** Opening Exercise input block **

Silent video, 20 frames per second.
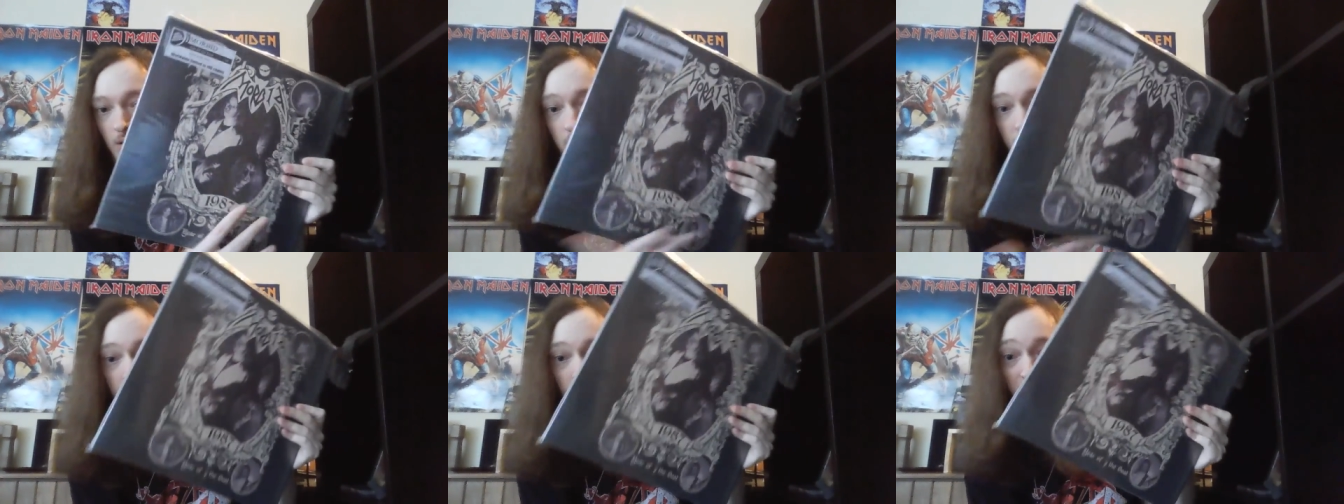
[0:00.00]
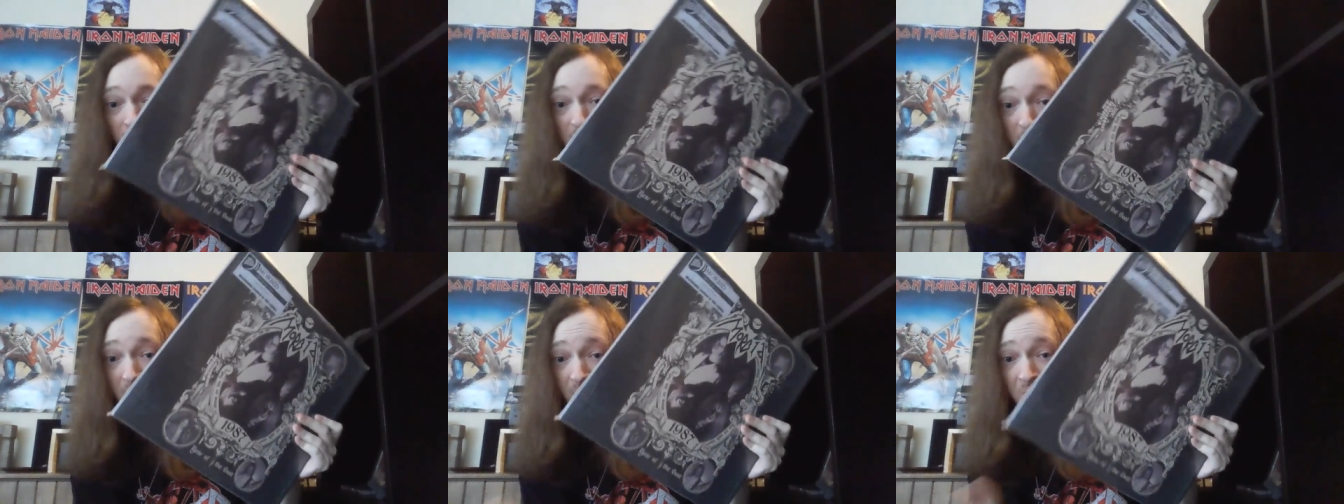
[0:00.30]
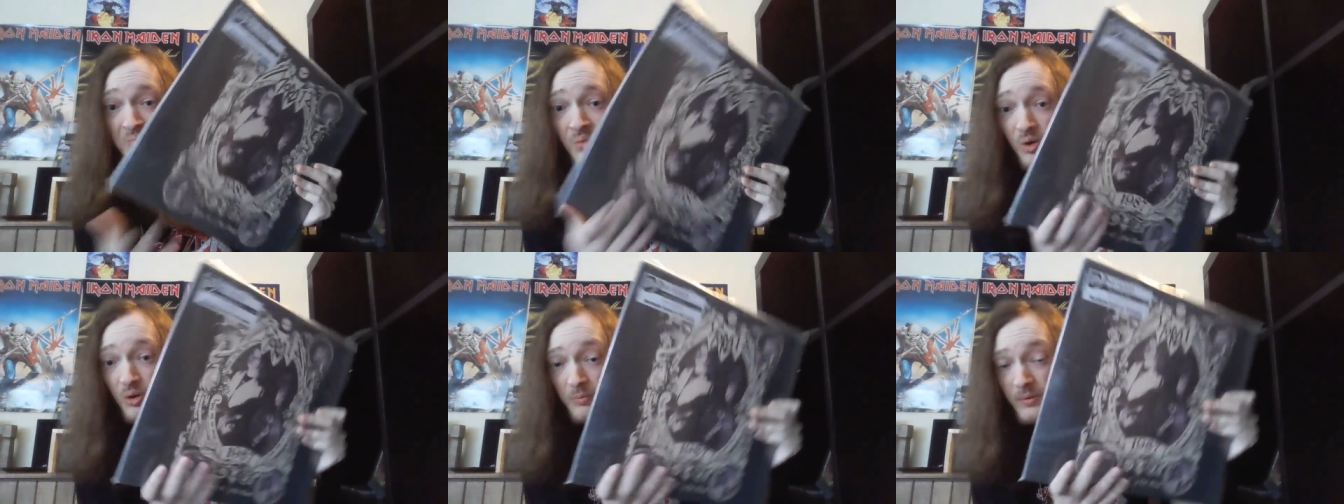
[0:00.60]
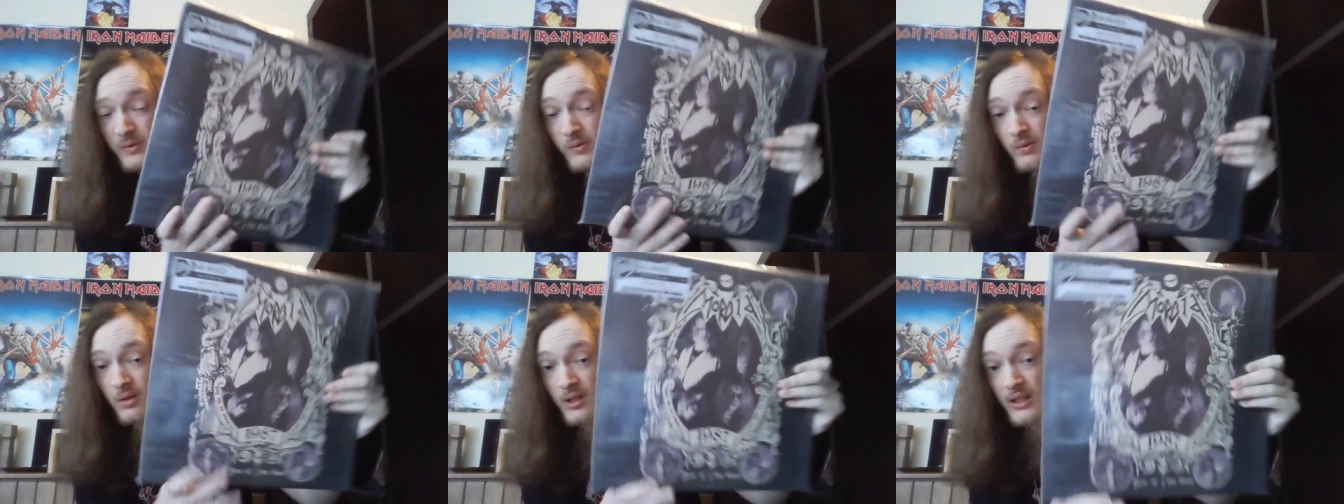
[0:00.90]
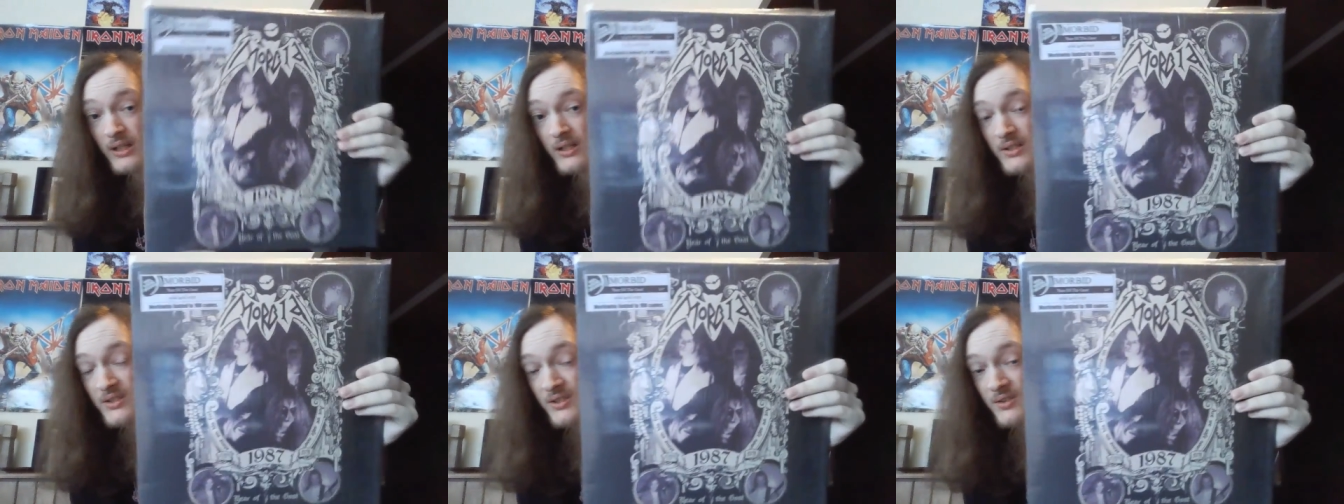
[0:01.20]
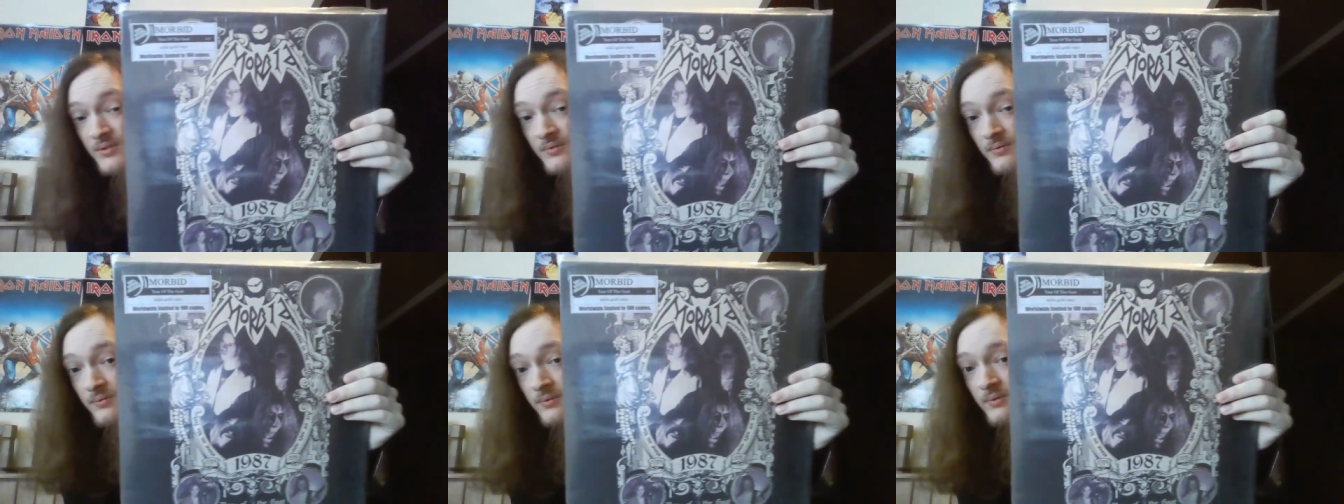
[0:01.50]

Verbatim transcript: Also another Morbid release.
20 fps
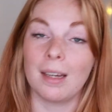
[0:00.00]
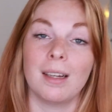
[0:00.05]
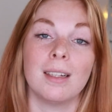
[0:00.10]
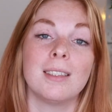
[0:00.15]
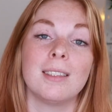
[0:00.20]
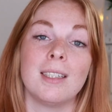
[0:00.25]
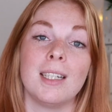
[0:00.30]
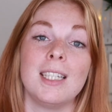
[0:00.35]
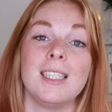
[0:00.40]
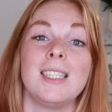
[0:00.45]
yeah,
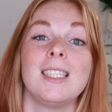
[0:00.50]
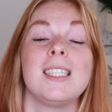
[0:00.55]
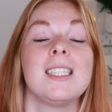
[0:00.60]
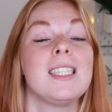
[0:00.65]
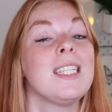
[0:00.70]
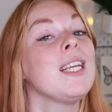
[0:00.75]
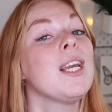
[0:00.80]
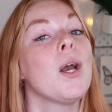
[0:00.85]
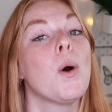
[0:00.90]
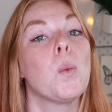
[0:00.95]
excited to
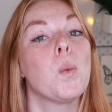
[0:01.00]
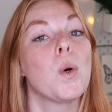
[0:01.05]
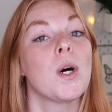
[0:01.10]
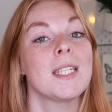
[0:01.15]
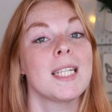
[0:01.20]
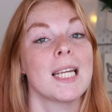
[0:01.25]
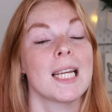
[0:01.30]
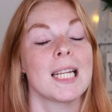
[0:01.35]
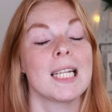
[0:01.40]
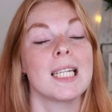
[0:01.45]
see
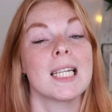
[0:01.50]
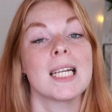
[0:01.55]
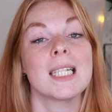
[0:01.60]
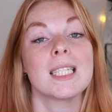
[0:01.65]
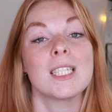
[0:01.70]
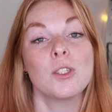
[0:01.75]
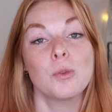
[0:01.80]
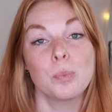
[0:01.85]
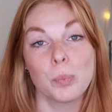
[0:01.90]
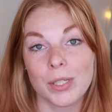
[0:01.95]
what an
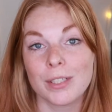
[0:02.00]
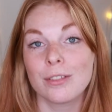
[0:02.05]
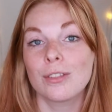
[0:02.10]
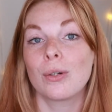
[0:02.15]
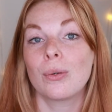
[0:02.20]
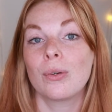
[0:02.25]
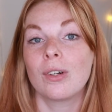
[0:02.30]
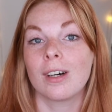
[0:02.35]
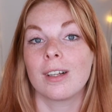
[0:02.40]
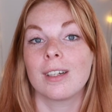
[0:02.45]

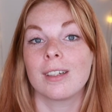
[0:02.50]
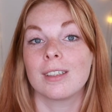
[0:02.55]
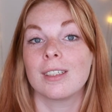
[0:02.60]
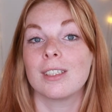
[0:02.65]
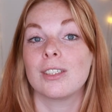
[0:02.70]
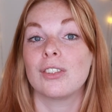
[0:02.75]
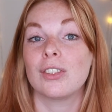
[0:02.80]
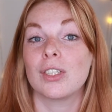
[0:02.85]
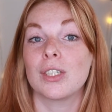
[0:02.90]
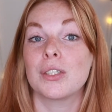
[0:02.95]
espresso
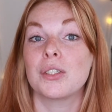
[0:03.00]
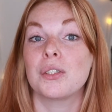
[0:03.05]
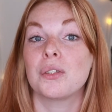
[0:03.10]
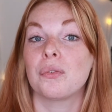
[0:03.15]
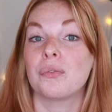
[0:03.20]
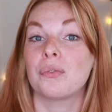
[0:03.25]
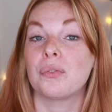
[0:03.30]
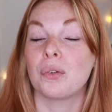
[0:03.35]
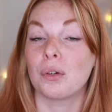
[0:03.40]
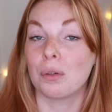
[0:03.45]
color does
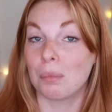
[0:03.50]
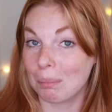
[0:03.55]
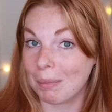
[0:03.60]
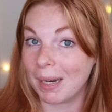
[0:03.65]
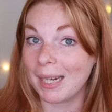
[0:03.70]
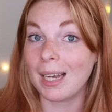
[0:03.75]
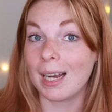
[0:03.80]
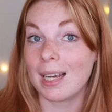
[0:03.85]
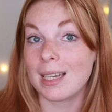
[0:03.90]
for my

** Closing Exercise input block **

Problem statement: Give back the whole listing exactly, without pictures.

Response below:
Silent video, 20 frames per second.
[0:00.00]
[0:00.30]
[0:00.60]
[0:00.90]
[0:01.20]
[0:01.50]

Verbatim transcript: Also another Morbid release.
20 fps
[0:00.00]
[0:00.05]
[0:00.10]
[0:00.15]
[0:00.20]
[0:00.25]
[0:00.30]
[0:00.35]
[0:00.40]
[0:00.45]
yeah,
[0:00.50]
[0:00.55]
[0:00.60]
[0:00.65]
[0:00.70]
[0:00.75]
[0:00.80]
[0:00.85]
[0:00.90]
[0:00.95]
excited to
[0:01.00]
[0:01.05]
[0:01.10]
[0:01.15]
[0:01.20]
[0:01.25]
[0:01.30]
[0:01.35]
[0:01.40]
[0:01.45]
see
[0:01.50]
[0:01.55]
[0:01.60]
[0:01.65]
[0:01.70]
[0:01.75]
[0:01.80]
[0:01.85]
[0:01.90]
[0:01.95]
what an
[0:02.00]
[0:02.05]
[0:02.10]
[0:02.15]
[0:02.20]
[0:02.25]
[0:02.30]
[0:02.35]
[0:02.40]
[0:02.45]

[0:02.50]
[0:02.55]
[0:02.60]
[0:02.65]
[0:02.70]
[0:02.75]
[0:02.80]
[0:02.85]
[0:02.90]
[0:02.95]
espresso
[0:03.00]
[0:03.05]
[0:03.10]
[0:03.15]
[0:03.20]
[0:03.25]
[0:03.30]
[0:03.35]
[0:03.40]
[0:03.45]
color does
[0:03.50]
[0:03.55]
[0:03.60]
[0:03.65]
[0:03.70]
[0:03.75]
[0:03.80]
[0:03.85]
[0:03.90]
for my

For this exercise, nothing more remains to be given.